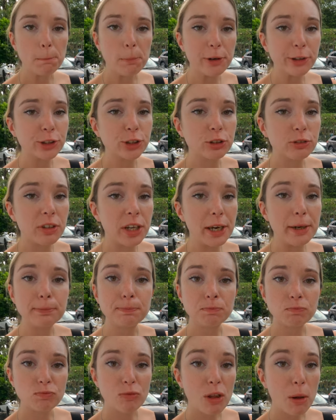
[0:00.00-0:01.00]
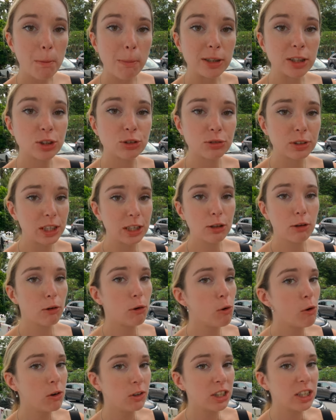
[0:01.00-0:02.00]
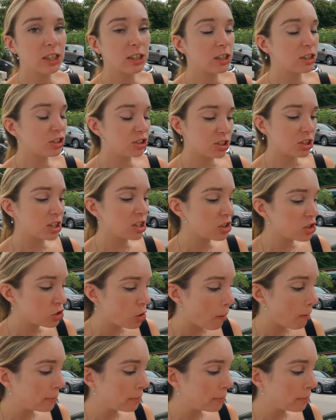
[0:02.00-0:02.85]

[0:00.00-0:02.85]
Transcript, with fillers: Buttery. Buttery, corny goodness.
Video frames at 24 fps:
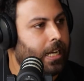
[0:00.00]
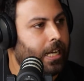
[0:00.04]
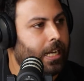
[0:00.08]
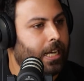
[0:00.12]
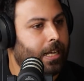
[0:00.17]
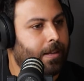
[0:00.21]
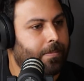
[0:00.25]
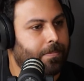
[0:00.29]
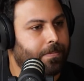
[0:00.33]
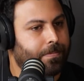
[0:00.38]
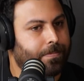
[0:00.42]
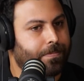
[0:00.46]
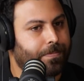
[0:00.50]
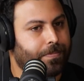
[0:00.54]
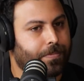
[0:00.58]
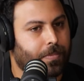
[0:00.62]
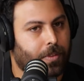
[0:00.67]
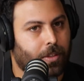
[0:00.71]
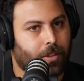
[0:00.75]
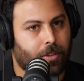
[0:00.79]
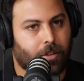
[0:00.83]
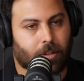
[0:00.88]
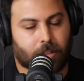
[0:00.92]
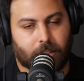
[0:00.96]

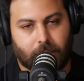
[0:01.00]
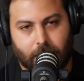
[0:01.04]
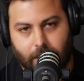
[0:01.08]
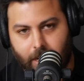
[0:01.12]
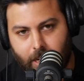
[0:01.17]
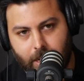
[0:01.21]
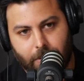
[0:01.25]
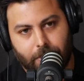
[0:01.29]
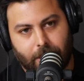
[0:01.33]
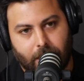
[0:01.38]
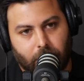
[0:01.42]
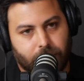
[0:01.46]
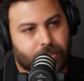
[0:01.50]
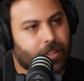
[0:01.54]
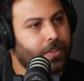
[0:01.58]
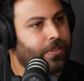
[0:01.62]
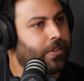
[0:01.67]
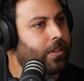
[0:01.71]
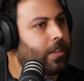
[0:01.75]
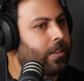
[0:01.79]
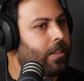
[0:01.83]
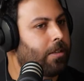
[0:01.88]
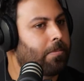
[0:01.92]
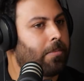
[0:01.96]
Not that anyone else
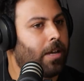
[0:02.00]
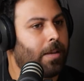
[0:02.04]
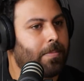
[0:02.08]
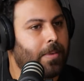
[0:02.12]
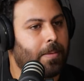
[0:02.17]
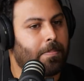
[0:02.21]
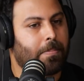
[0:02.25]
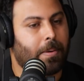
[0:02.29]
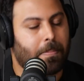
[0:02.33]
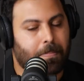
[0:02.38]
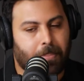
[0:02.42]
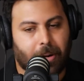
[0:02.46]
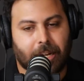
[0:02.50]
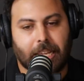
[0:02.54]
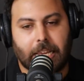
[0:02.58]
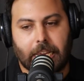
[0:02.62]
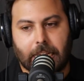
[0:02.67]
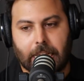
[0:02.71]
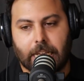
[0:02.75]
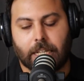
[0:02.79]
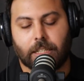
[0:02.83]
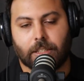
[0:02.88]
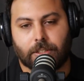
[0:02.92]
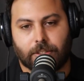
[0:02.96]
isn't at the moment,
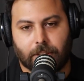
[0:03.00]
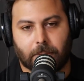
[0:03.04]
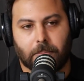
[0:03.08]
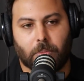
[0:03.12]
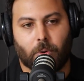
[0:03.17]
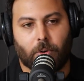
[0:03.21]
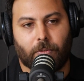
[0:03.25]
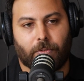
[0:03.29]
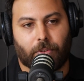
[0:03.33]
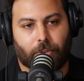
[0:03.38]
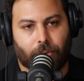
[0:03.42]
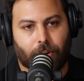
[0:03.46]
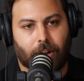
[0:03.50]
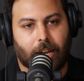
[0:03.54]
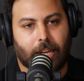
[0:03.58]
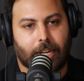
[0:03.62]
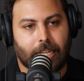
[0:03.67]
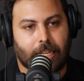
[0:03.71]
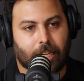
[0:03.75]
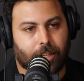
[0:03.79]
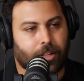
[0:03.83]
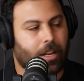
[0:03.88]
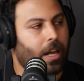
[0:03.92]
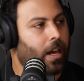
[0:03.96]
bringing in some more
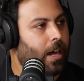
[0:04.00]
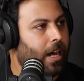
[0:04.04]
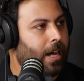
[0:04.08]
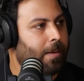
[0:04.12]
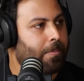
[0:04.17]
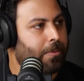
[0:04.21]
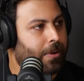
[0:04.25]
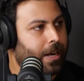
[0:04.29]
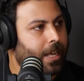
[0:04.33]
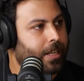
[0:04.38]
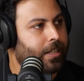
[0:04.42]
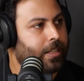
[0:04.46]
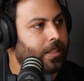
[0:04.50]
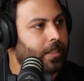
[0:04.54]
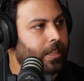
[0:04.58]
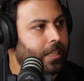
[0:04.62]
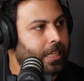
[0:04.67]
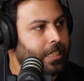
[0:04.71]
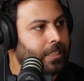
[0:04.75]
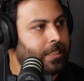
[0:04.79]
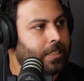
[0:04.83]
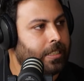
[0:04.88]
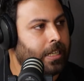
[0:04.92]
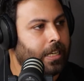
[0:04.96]
variety under our brand at
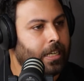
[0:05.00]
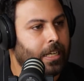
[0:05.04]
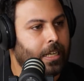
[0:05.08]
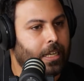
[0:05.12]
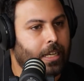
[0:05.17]
least,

What this task involves: From the first line to the last, set down the records exactly, leaving out images.

Exercise result:
[0:00.00-0:01.00]
[0:01.00-0:02.00]
[0:02.00-0:02.85]

[0:00.00-0:02.85]
Transcript, with fillers: Buttery. Buttery, corny goodness.
Video frames at 24 fps:
[0:00.00]
[0:00.04]
[0:00.08]
[0:00.12]
[0:00.17]
[0:00.21]
[0:00.25]
[0:00.29]
[0:00.33]
[0:00.38]
[0:00.42]
[0:00.46]
[0:00.50]
[0:00.54]
[0:00.58]
[0:00.62]
[0:00.67]
[0:00.71]
[0:00.75]
[0:00.79]
[0:00.83]
[0:00.88]
[0:00.92]
[0:00.96]

[0:01.00]
[0:01.04]
[0:01.08]
[0:01.12]
[0:01.17]
[0:01.21]
[0:01.25]
[0:01.29]
[0:01.33]
[0:01.38]
[0:01.42]
[0:01.46]
[0:01.50]
[0:01.54]
[0:01.58]
[0:01.62]
[0:01.67]
[0:01.71]
[0:01.75]
[0:01.79]
[0:01.83]
[0:01.88]
[0:01.92]
[0:01.96]
Not that anyone else
[0:02.00]
[0:02.04]
[0:02.08]
[0:02.12]
[0:02.17]
[0:02.21]
[0:02.25]
[0:02.29]
[0:02.33]
[0:02.38]
[0:02.42]
[0:02.46]
[0:02.50]
[0:02.54]
[0:02.58]
[0:02.62]
[0:02.67]
[0:02.71]
[0:02.75]
[0:02.79]
[0:02.83]
[0:02.88]
[0:02.92]
[0:02.96]
isn't at the moment,
[0:03.00]
[0:03.04]
[0:03.08]
[0:03.12]
[0:03.17]
[0:03.21]
[0:03.25]
[0:03.29]
[0:03.33]
[0:03.38]
[0:03.42]
[0:03.46]
[0:03.50]
[0:03.54]
[0:03.58]
[0:03.62]
[0:03.67]
[0:03.71]
[0:03.75]
[0:03.79]
[0:03.83]
[0:03.88]
[0:03.92]
[0:03.96]
bringing in some more
[0:04.00]
[0:04.04]
[0:04.08]
[0:04.12]
[0:04.17]
[0:04.21]
[0:04.25]
[0:04.29]
[0:04.33]
[0:04.38]
[0:04.42]
[0:04.46]
[0:04.50]
[0:04.54]
[0:04.58]
[0:04.62]
[0:04.67]
[0:04.71]
[0:04.75]
[0:04.79]
[0:04.83]
[0:04.88]
[0:04.92]
[0:04.96]
variety under our brand at
[0:05.00]
[0:05.04]
[0:05.08]
[0:05.12]
[0:05.17]
least,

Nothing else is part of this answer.